The low infection rate is all the more impressive considering that masks are few and far between at these events. On the evenings I visited Ensueño and La Nacional, there were maybe three or four people wearing them.
“We debated a lot, and in the end, the majority decided we should not require masks,” said Artem Maloratsky, known as El Ruso and one of three organizers of Ensueño. “People have been really missing the emotional connection, and seeing people in masks feels very limiting. But if I dance with someone who is wearing a mask, I put one on, too, out of respect.”
The risk calculation is personal. Some people wear masks only when dancing with strangers. Others never wear them. “I wish more people wore them,” Lexa Roseán, a leader of the Queer Tango movement in New York and a regular at Ensueño, told me. Nevertheless, she is back on the dance floor. Roseán always wears a mask and dances only with masked partners.
For the more cautious, there are a few outdoor milongas, the best known being Central Park Tango, run by Rick Castro, a fixture of the park for the last 25 years. After being denied a permit last year, the weekly gathering returned in June, on Saturday afternoons in the small circle around the Shakespeare Statue. The last gathering of the year was in late September, but Castro is opening a second, Tango Interlude, near Wollman Rink.
Another outdoor milonga, at Pier 45 on the Hudson, started up way back in April of 2020. That one requires neither masks nor proof of vaccination. “People do what they feel comfortable doing,” the organizer, Nadia Nastaskin, said.

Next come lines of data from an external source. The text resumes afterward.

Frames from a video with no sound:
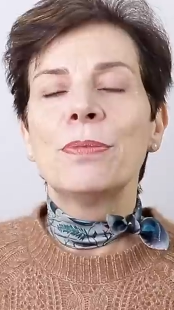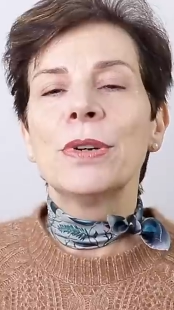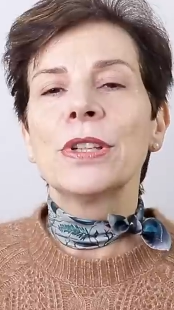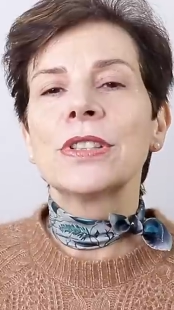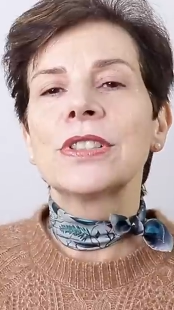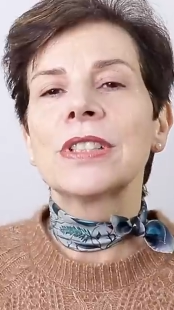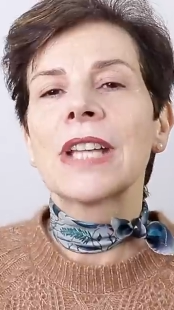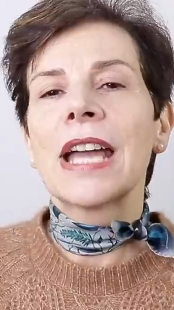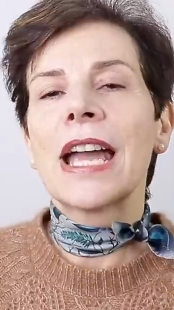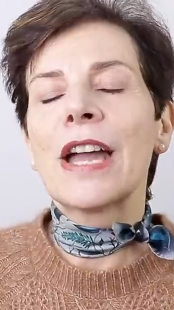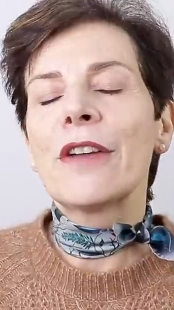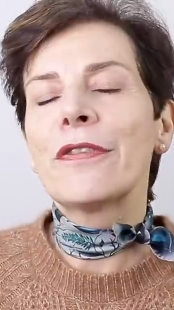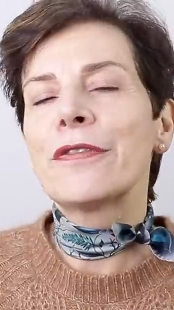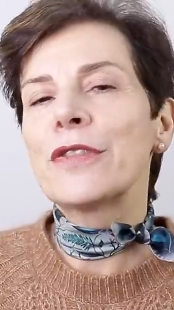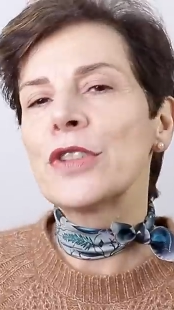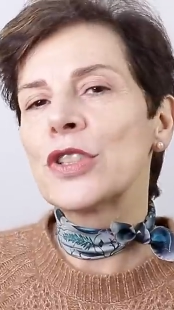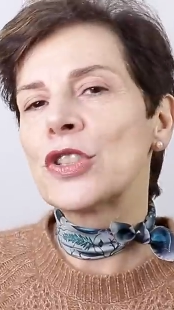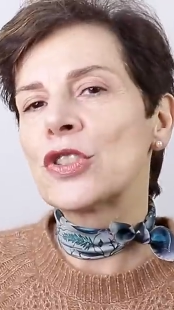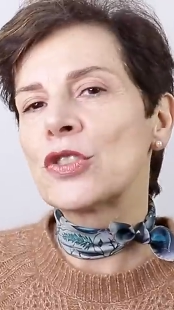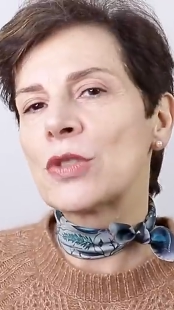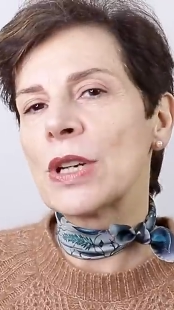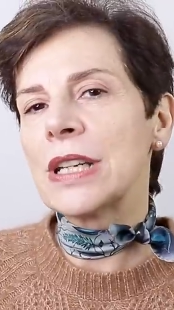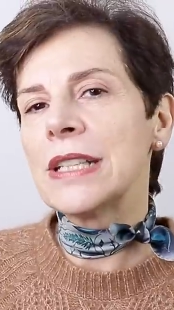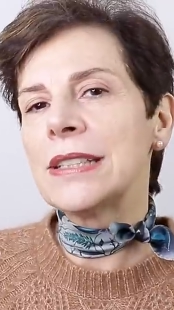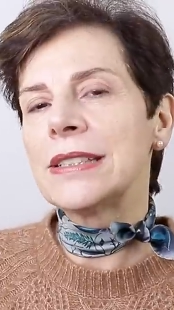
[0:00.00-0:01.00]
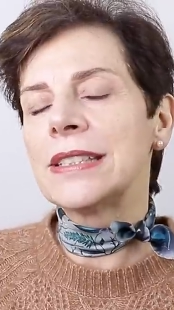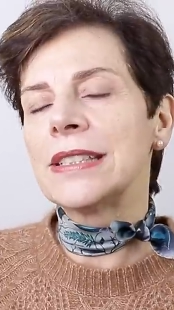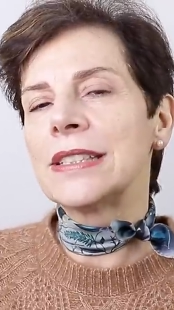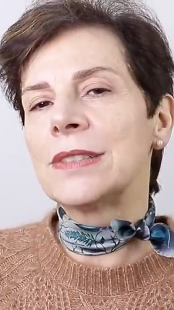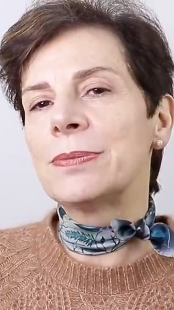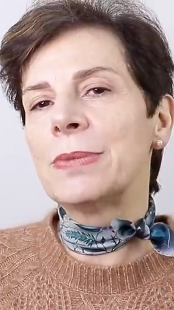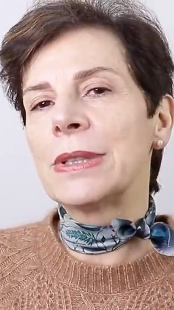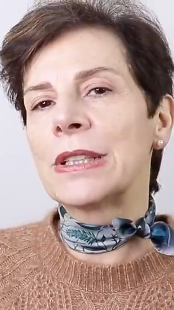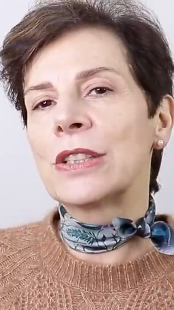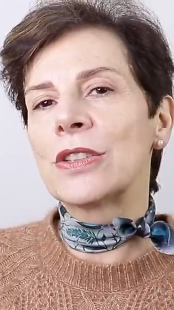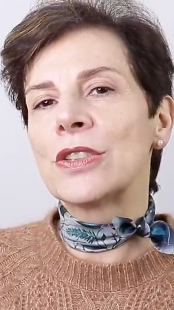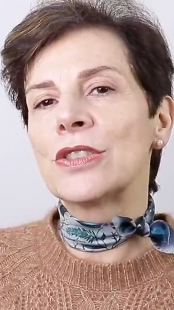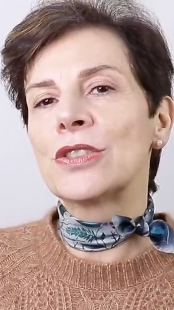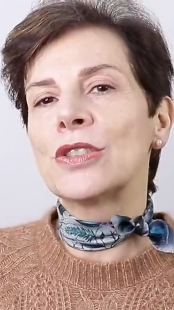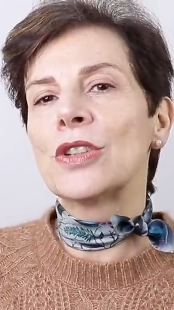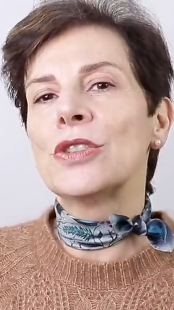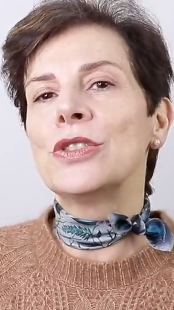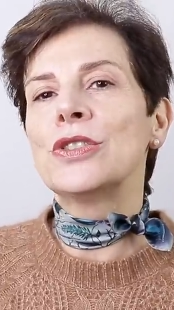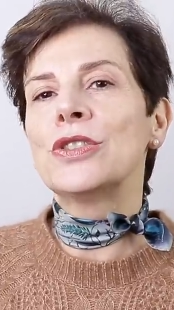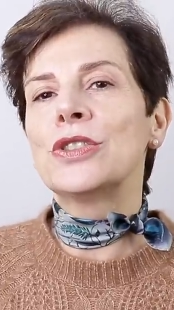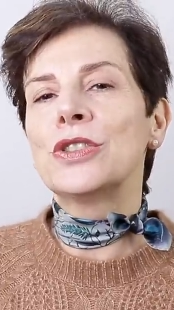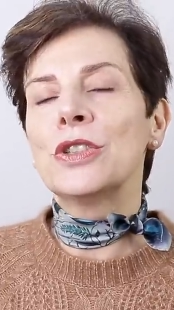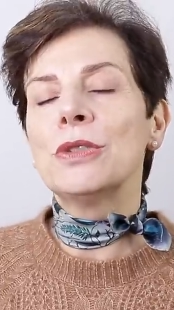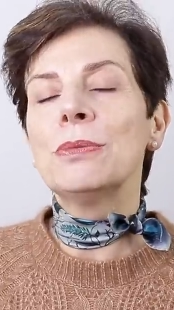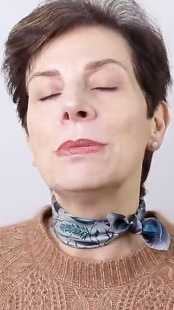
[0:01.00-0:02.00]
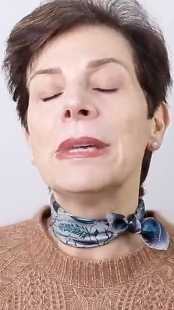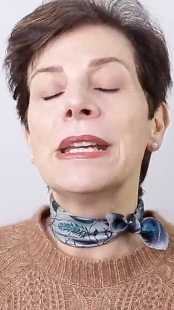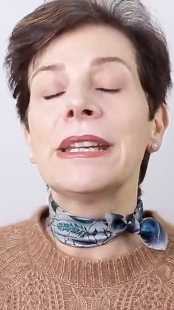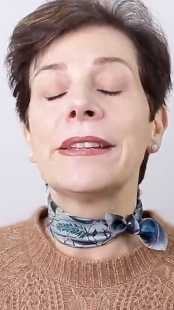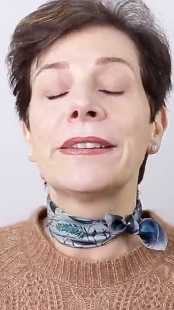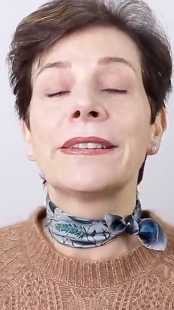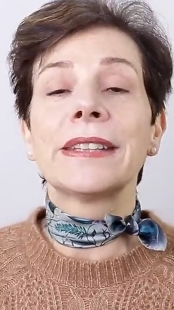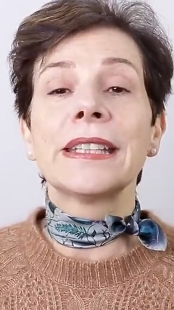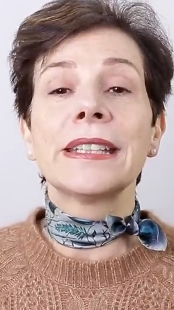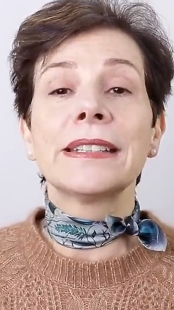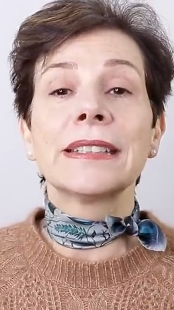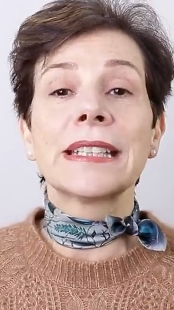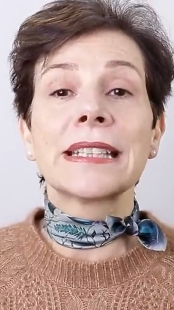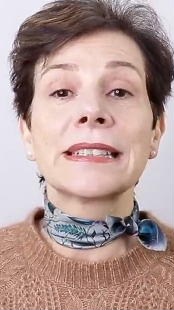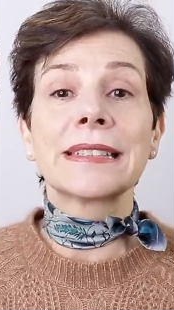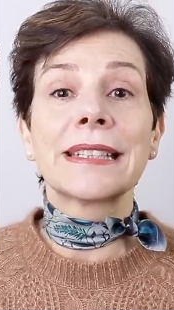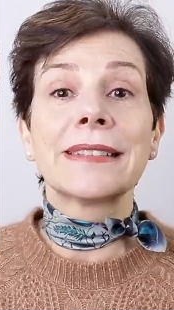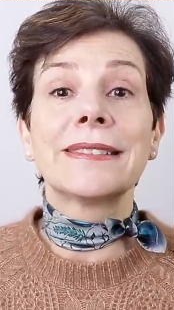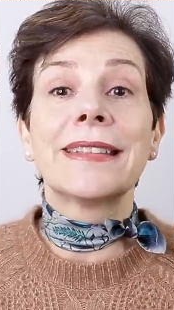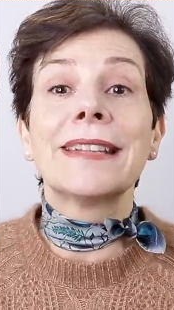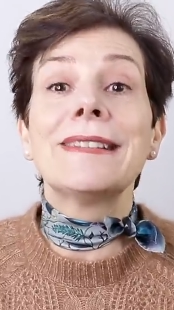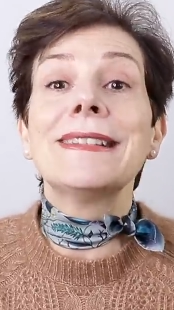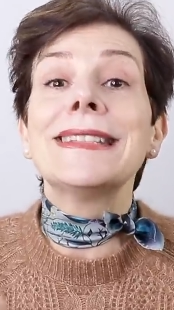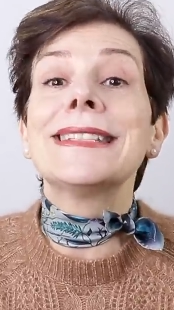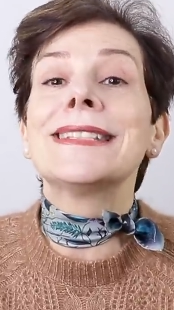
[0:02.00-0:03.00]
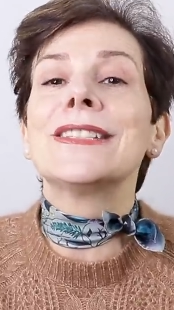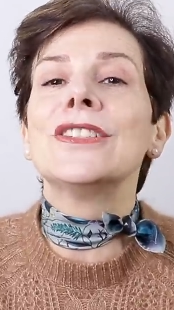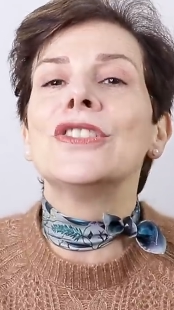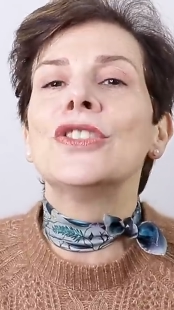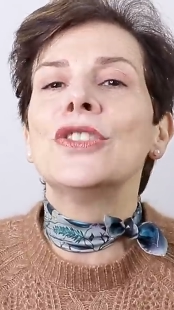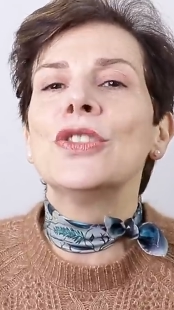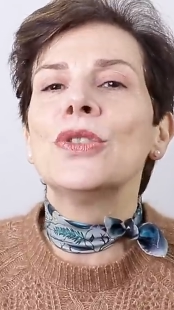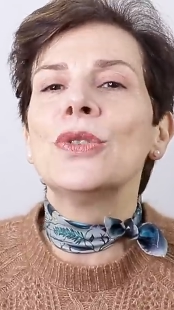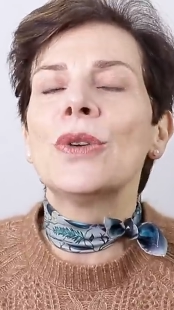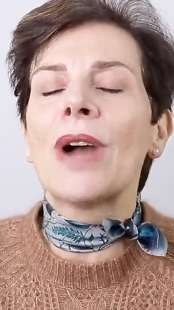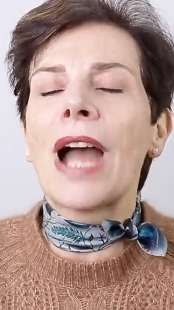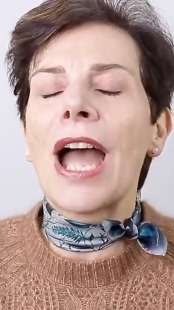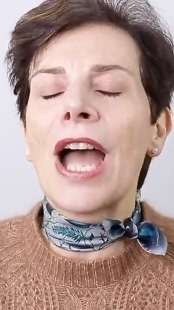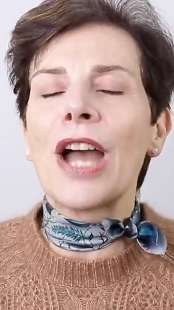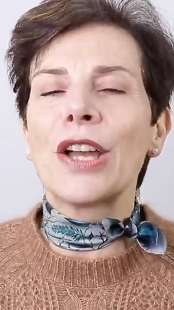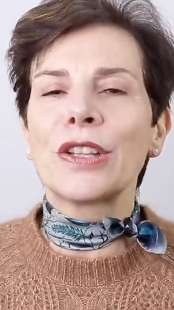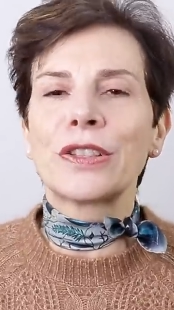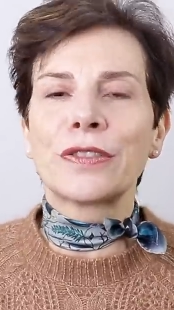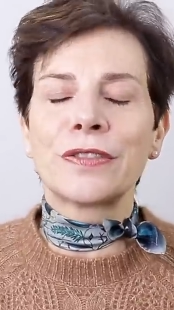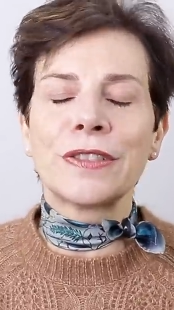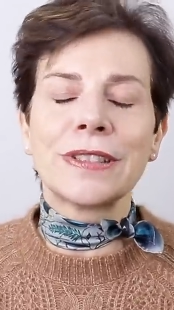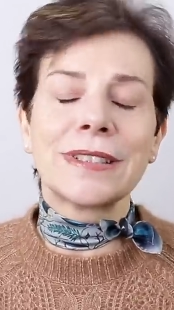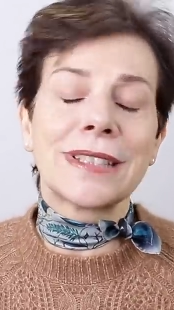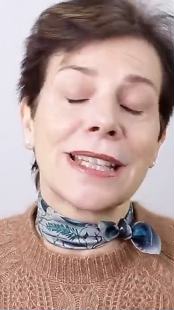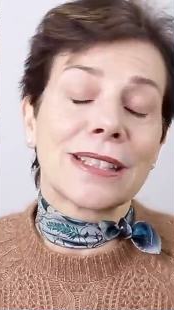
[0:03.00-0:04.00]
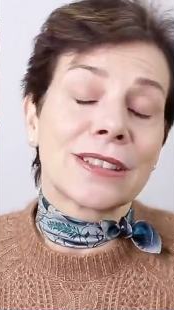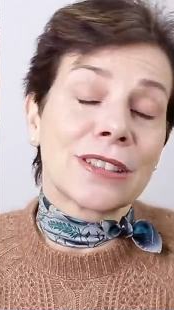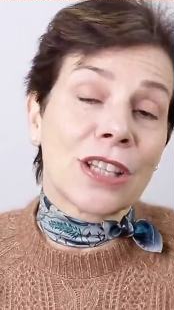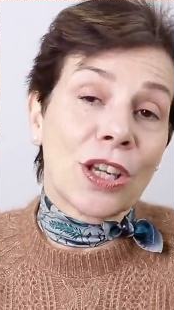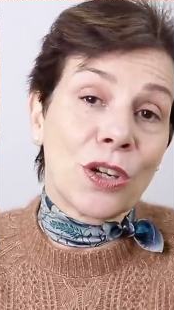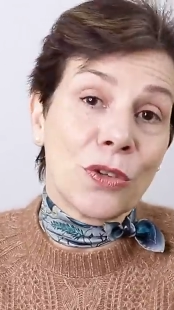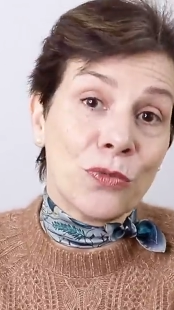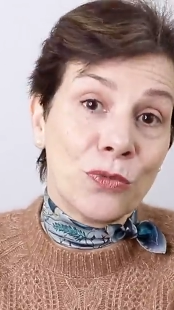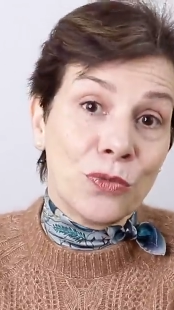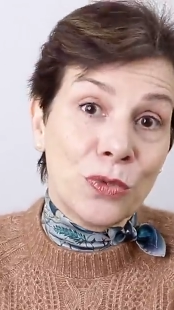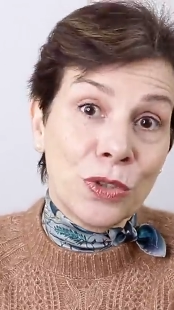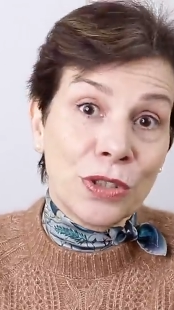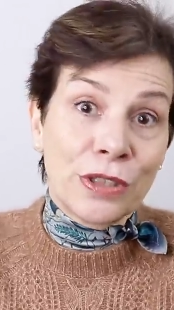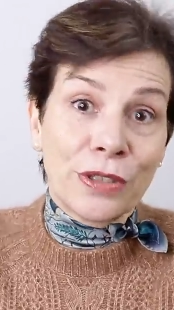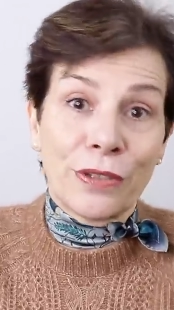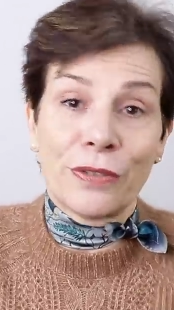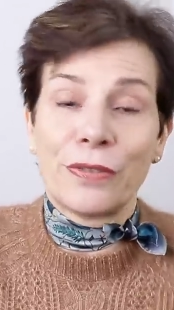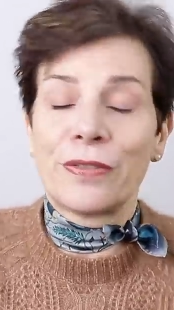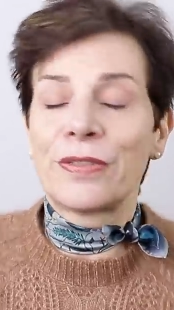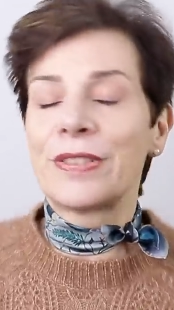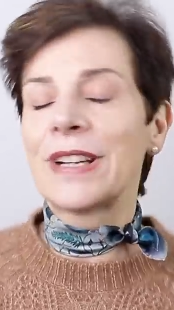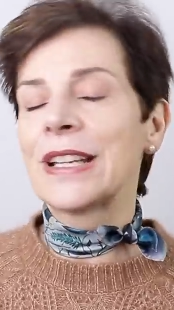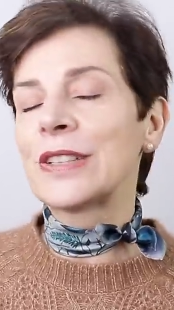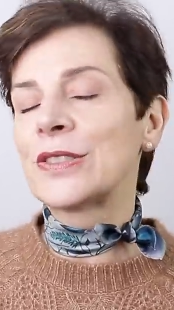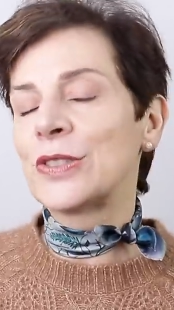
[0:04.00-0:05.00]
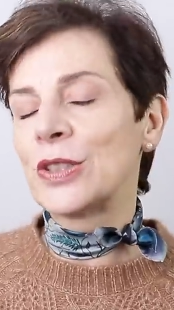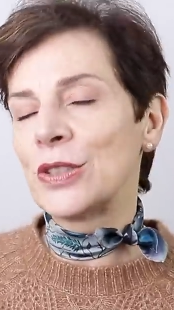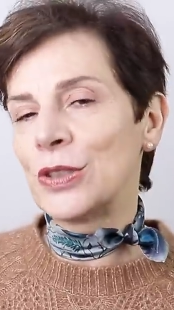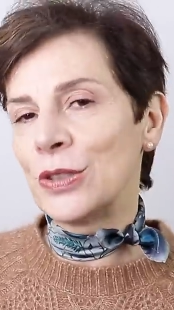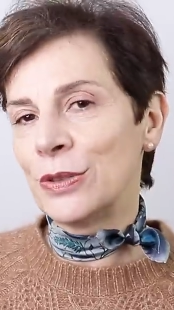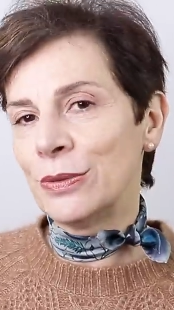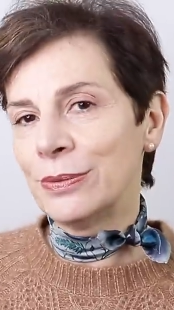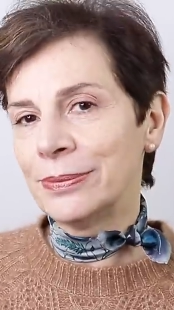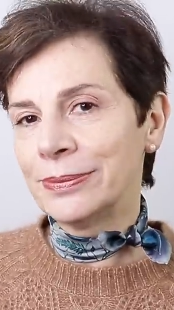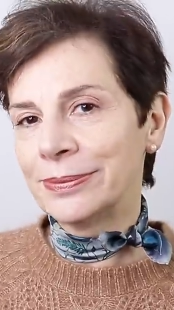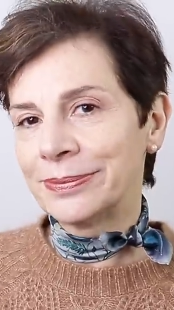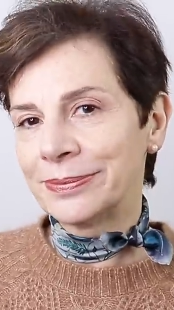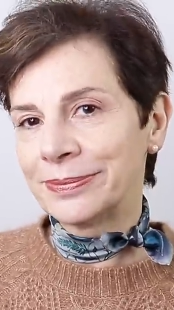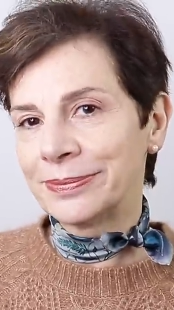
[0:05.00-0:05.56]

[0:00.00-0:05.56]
but are frustrated because you may think that there is no outfit that would flatter you?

On a recent Saturday, 20 or so couples moved with rapt concentration in a counterclockwise motion around the Shakespeare statue in the park, lost in the pleasure of each other’s company, as classic tangos from the ’40s and ’50s wafted from a sound system. People of all ages danced together under the cathedral-like canopy of trees. Tango is a rare activity in which people of different generations mix freely, and older partners are often prized for their experience and skill.
Dancers who showed proof of vaccination or a positive antibody test from the last three months were given a red wristband and allowed to interact without masks. Non-vaccinated or partially vaccinated participants wore a yellow wristband, and had to be masked. On the day I went, everyone I saw was wearing a red wristband.
One of the dancers that day was Suki Schorer, a former New York City Ballet dancer and longtime teacher at the School of American Ballet, who moved with delicacy and precision in her silver high-heeled tango shoes. “I haven’t gone to one of the indoor milongas yet, she said after dancing a tanda, or set of three dances. “But I love to dance. I love the connection, and I love that I get to hug somebody.”
Nearby, Paulina Marinkovic, a 34-year-old Chilean climate change consultant, danced in a tight embrace and no mask, her eyes closed. “I feel totally safe here,” she said. “Tango has been such a comfort to me. I don’t think about anything but the music. It’s almost like a drugged state.”
That seems to be the general feeling among tango lovers. Attendance at the milongas has been high. People are hungry to dance together again, particularly after the loneliness and anxiety of the last year-and-a-half.
“Tango is a natural anti-depressant,” Roseán said, her voice becoming shaky with emotion. “We were in a dark place, and tango was the one thing that would have helped.”